Records drawn from a dataset
┄┄┄┄┄┄┄┄┄┄

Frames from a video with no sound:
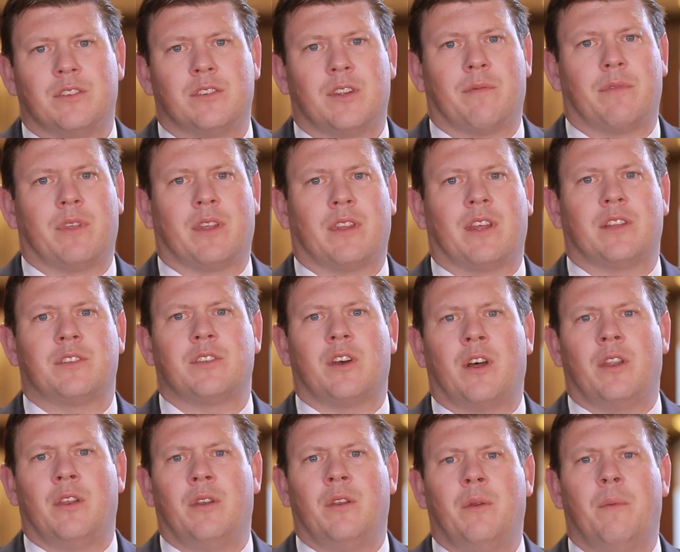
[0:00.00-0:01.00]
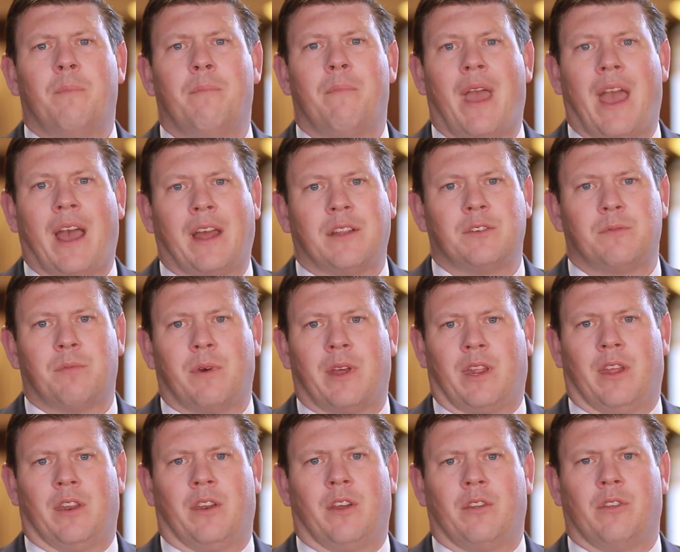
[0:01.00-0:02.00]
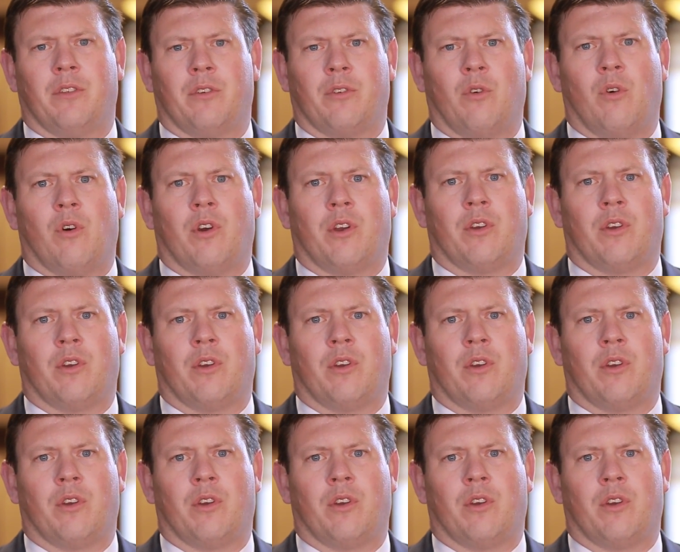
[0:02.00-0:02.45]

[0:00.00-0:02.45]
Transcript: is something that's unmatched by any other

┄┄┄┄┄┄┄┄┄┄

• [To do]: When you reach the line that contains "[0:00.00-0:01.00]", start reproducing, and continue word for word to the end of the records; skip all pictures.

• [Task solution]:
[0:00.00-0:01.00]
[0:01.00-0:02.00]
[0:02.00-0:02.45]

[0:00.00-0:02.45]
Transcript: is something that's unmatched by any other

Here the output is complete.